Text: Philippa Schindler | Foto: Pixabay

Das Gedächtnis der Kindheit

Wie erklärt man Kindern die Auswirkungen der Corona-Pandemie, ohne Panik zu schüren?

Als Kinder spielten wir Fangen. Und die erste Frage, die sich uns damals stellte, war: Wer ist Saddam Hussein? Der Fänger, also das Böse, war ein Name aus den Acht-Uhr-Nachrichten, ihm galt es in irgendein Versteck zu entkommen. Wir spielten es, bis die Meldungen aus dem Zweiten Golf-Krieg verblassten und ein anderes Wort in unser Bewusstsein drang, Jahre später auf dem Schulhof: Aids. »Jetzt hast du Aids«, riefen wir kreischend beim Fangspiel, wenn wir jemanden, verschwitzt und außer Atem, am Pulloverärmel gepackt hatten.

Jede Kindheit hat ihr eigenes kollektives Gedächtnis — so naiv, so ungefiltert es auch sein mag.
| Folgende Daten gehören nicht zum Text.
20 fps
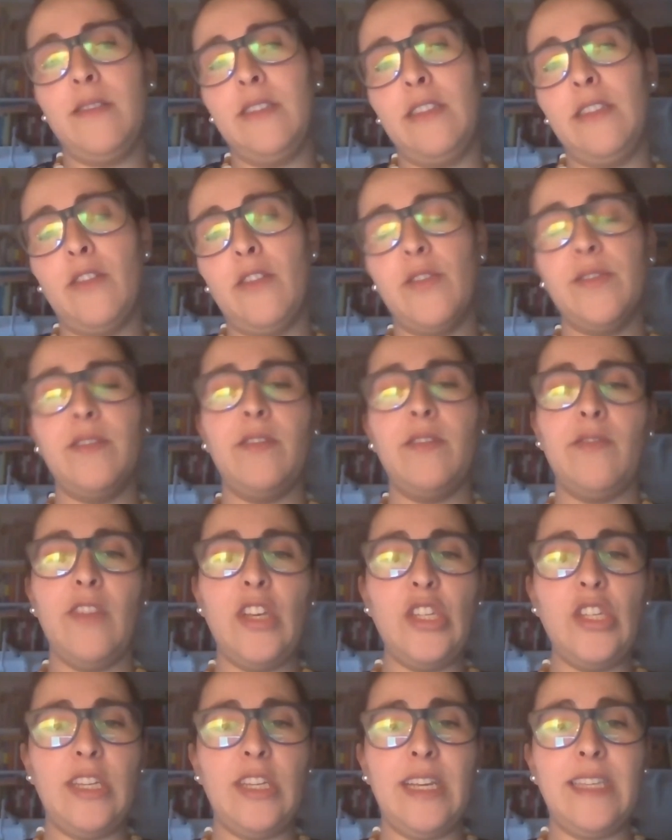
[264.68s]
and the
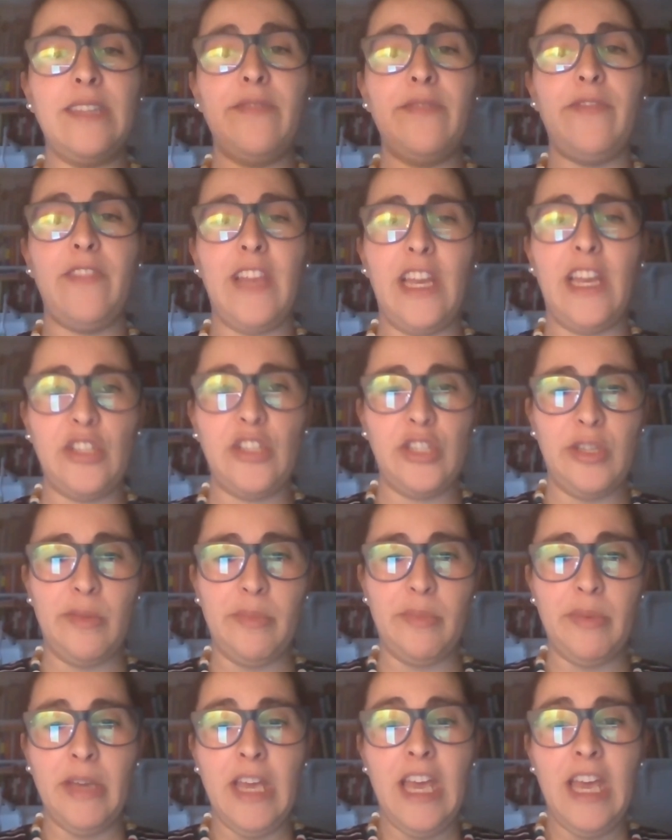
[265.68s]
conservation as a flagship
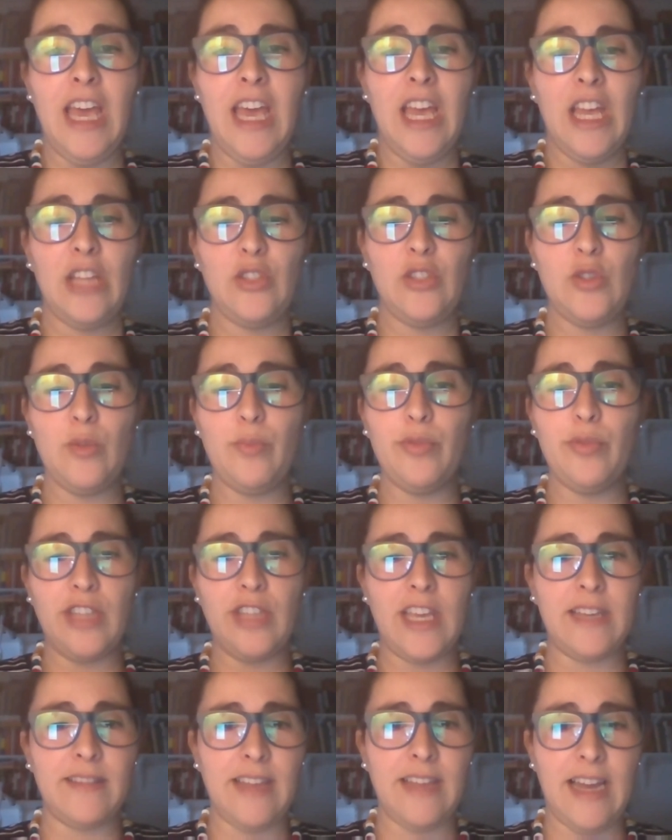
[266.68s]
to
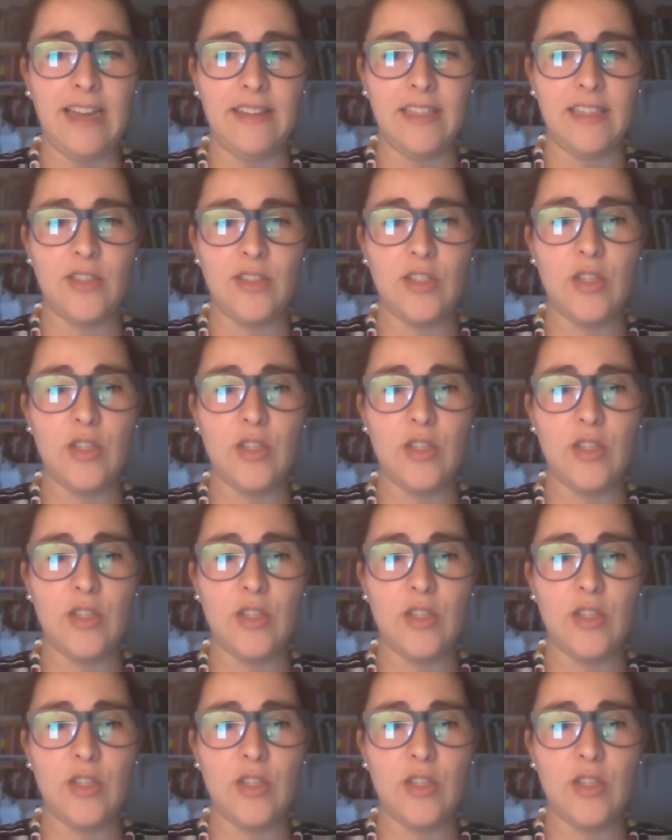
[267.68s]
protect the island.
Es ist ein verschwommenes Konglomerat aus aufgeschnappten Radiomeldungen, eigenen, irritieren­ den Alltagserfahrungen und dem Bestürzen der Erwachsenen. Etwas Un-Fassbares, das man nicht zuordnen kann und das größer ist, als man selbst. Und diese Kindheit? Seit Jahrzehnten haben Kinder keine staatliche angeordnete Quarantäne, keine Schließung der Schulen über mehrere Wochen und keinen abstrakten Virus, der um sich greift und Menschenleben bedroht, erlebt. Die Situation ist einzigartig. Und Erklärungen auf Fragen, die keine Scheu kennen, bleiben einem als Erwachsenem allzu oft im Halse stecken.
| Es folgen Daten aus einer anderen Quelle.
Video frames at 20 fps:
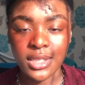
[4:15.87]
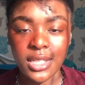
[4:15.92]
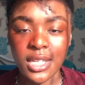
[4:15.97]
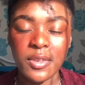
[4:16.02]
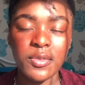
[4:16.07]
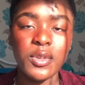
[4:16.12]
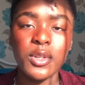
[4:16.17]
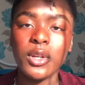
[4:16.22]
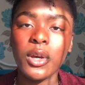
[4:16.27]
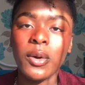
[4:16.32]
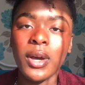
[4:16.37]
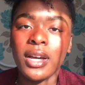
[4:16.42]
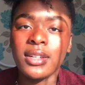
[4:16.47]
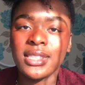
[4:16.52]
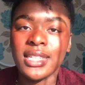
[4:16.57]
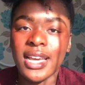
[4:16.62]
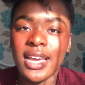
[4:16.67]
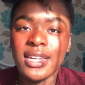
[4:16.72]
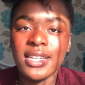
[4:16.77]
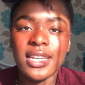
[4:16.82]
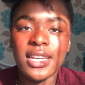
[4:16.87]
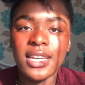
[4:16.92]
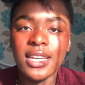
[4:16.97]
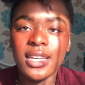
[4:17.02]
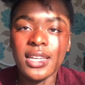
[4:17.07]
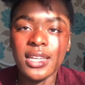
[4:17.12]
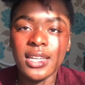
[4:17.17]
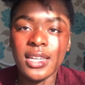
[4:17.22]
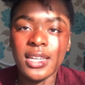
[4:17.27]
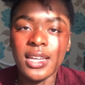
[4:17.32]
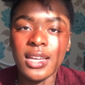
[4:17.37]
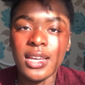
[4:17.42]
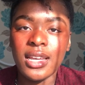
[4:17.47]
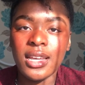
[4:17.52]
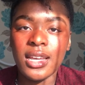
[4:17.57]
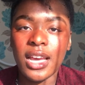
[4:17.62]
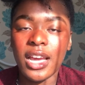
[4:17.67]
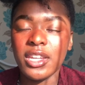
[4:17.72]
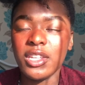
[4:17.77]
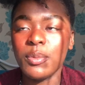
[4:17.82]
If you know how to edit
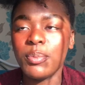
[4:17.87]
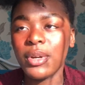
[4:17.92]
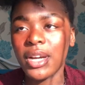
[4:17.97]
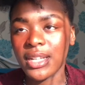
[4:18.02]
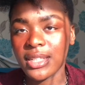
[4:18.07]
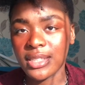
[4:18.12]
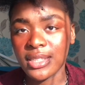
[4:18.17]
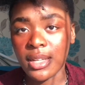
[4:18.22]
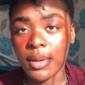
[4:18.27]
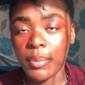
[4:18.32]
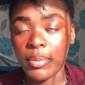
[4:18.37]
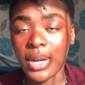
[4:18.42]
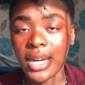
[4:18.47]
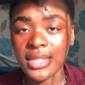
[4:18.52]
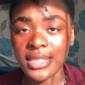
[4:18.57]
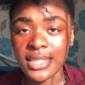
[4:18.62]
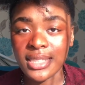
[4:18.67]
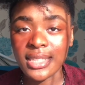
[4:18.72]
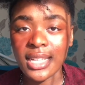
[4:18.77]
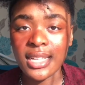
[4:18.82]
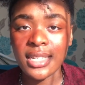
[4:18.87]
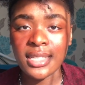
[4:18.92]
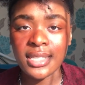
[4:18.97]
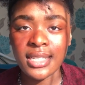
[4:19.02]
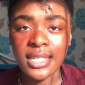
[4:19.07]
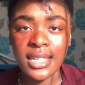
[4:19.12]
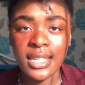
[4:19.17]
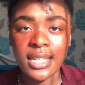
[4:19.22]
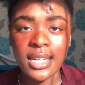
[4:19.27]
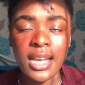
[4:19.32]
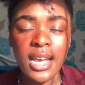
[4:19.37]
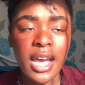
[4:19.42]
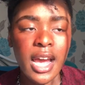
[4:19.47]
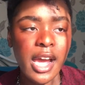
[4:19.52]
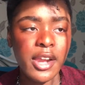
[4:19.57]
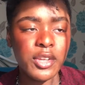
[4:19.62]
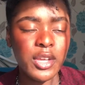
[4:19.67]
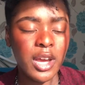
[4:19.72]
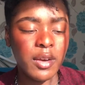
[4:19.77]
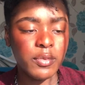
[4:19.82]
and you practice editing
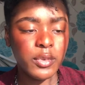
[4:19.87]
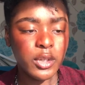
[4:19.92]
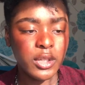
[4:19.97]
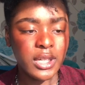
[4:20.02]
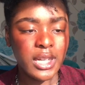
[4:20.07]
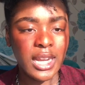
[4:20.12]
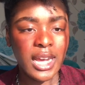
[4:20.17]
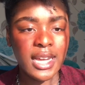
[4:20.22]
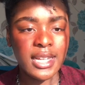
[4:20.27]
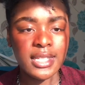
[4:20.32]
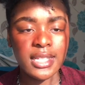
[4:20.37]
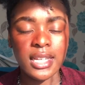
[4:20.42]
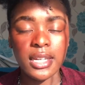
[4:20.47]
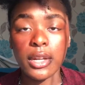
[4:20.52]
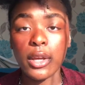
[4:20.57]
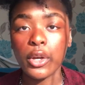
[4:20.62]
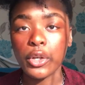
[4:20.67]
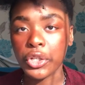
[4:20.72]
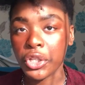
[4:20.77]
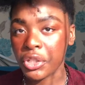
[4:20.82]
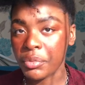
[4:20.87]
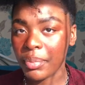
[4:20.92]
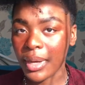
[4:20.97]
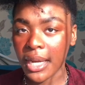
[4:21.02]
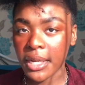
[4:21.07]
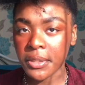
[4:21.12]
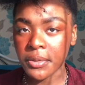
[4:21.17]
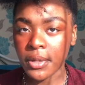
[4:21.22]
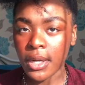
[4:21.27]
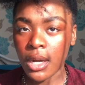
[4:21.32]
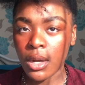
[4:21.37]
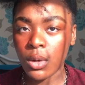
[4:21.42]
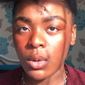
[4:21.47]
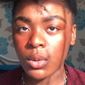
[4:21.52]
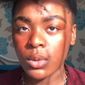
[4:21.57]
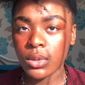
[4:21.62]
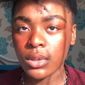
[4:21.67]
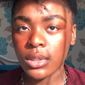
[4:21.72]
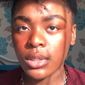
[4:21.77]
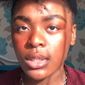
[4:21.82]
and you have good lighting, a good
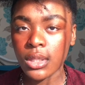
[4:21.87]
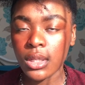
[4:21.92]
background,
»Die Masken-Menschen in ­Bussen, Bahnen oder im Fernsehen können Kinder irritieren«, sagt auch Beate Leinberger, Vorsitzende des Berufsverbandes der Kinder- und Jugendlichen-Psychotherapeuten. Ihr Tipp: Informationen rund um den Corona-Virus sollten in Ruhe besprochen werden, nämlich genau dann, wenn auch Zeit für Fragen der Kinder bleibt. Zeit, das ist — positiv betrachtet — das, was Familien an Schul- und Kita-freien Tagen gerade am meisten haben: Nicht einmal beim Puppenspiel im Theater oder beim Schmökern durch alle Etagen der Stadtbibliothek können wir die Stunden verplempern. Ist ja schließlich alles geschlossen, sämtliche Veranstaltungen sind abgesagt. Warum also nicht ein gemeinsames Tagebuch schreiben, um die Erinnerung an diese Zeit festzuhalten?